The wave of anti-risk sentiment has been building for some time as concern over strength of the global recovery has become more acute. Momentum really took off last week, though, when a strong increase in U.S. jobless claims and a sharp fall in the Philly Fed index resurrected fears of a double-dip recession.

Put this together with chronic market fears of a sovereign debt default by Greece and investor interest in safe havens, such as the Swiss franc, is inevitable.

Of course, this happened in the past. But then, selling the euro against the franc was more of a problem as the Swiss National Bank had taken up nearly a permanent position in foreign exchange markets, trying to stop the franc from rising too fast.

Much has changed since the central bank was last thought to have intervened in mid-May.

For a start, the deflationary forces that the SNB so feared never materialized. On the contrary, the recent purchasing managers survey and the latest ZEW business sentiment index, which jumped by an unusually large 6.9 to 9.1, both point to a strong economic recovery.

Expectations of an interest rate rise have increased and even the SNB has hinted that it can't keep policy accommodative forever.

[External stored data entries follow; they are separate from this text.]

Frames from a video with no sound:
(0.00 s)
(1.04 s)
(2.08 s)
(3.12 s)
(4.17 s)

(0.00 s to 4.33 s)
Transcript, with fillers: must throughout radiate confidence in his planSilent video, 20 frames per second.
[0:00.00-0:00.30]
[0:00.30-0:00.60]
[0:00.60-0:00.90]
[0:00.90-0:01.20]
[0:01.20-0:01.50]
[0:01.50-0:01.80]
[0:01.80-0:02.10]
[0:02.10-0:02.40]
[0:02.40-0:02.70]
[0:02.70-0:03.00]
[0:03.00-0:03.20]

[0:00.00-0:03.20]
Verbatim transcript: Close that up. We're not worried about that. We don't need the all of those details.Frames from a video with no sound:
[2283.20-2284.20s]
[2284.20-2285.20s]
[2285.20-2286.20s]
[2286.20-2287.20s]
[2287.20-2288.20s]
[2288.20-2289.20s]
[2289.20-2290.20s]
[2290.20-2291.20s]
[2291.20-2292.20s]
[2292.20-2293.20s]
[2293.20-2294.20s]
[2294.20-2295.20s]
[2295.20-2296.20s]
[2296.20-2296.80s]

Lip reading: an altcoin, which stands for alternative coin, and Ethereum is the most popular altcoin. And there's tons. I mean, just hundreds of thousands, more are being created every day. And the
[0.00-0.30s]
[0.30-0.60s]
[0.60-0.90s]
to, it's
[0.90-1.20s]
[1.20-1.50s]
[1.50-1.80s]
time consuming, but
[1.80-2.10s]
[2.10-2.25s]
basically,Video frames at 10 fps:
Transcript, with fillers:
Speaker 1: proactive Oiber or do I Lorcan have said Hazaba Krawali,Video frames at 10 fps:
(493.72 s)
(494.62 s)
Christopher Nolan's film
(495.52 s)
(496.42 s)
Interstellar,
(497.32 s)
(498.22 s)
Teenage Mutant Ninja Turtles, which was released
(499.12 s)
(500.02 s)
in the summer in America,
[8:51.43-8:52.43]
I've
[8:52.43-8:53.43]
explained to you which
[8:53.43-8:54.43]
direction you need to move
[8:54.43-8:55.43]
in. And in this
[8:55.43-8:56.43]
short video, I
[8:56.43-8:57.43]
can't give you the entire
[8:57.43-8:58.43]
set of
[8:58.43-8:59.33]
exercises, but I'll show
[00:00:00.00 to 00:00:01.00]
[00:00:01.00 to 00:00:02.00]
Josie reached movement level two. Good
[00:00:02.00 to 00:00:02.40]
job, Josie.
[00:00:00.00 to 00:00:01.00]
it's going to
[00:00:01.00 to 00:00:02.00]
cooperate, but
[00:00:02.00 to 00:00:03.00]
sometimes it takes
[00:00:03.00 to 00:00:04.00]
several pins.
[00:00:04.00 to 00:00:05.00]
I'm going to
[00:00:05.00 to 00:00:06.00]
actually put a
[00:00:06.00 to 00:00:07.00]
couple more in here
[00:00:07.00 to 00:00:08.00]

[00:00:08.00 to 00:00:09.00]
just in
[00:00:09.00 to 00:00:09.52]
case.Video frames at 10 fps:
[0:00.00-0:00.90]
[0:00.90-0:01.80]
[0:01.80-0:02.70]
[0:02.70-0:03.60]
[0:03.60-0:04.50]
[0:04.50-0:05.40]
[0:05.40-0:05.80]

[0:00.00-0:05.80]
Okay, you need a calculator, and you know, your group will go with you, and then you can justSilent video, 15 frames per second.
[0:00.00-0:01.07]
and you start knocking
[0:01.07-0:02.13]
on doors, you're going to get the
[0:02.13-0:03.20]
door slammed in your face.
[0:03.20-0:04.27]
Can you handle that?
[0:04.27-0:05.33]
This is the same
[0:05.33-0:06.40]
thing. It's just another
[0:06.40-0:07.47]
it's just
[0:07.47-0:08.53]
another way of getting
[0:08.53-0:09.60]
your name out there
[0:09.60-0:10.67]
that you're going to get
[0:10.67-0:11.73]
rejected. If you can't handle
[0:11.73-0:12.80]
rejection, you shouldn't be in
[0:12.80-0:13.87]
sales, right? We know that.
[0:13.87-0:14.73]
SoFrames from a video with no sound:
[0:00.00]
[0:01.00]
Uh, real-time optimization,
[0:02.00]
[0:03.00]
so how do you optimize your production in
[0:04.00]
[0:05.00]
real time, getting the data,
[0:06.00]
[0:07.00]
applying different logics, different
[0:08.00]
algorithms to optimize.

Swiss trade data late last week also gave Swiss franc bulls just the evidence they were looking for--a strong 1.9% rise in exports last month proving that Swiss industry has been able to cope with recent franc strength.

But, it is the evidence that the SNB is retiring from the market, at least for now, that should ensure that euro bears get their way.

Over the last few weeks, the central bank has reported hefty balance sheet losses created by the open market intervention that it has been conducting on and off since early last year.

SNB officials have now hinted that they have little appetite for accumulating more foreign exchange reserves and there was even speculation Friday that the central bank had been busy offloading its stocks of euro's in favor of the U.S. dollar.

If that continues, then rather than discouraging a further decline in the euro against the franc, the SNB may be actively encouraging flows that would only contribute to further gains in the franc against the single currency.

Around 0700 GMT, the euro was trading at a fresh seven-week low of CHF1.3107, down from CHF1.3142 late Friday in New York, according to EBS.

The euro was also up at $1.2724 from $1.2706, while the dollar was down at Y85.40 from Y85.75.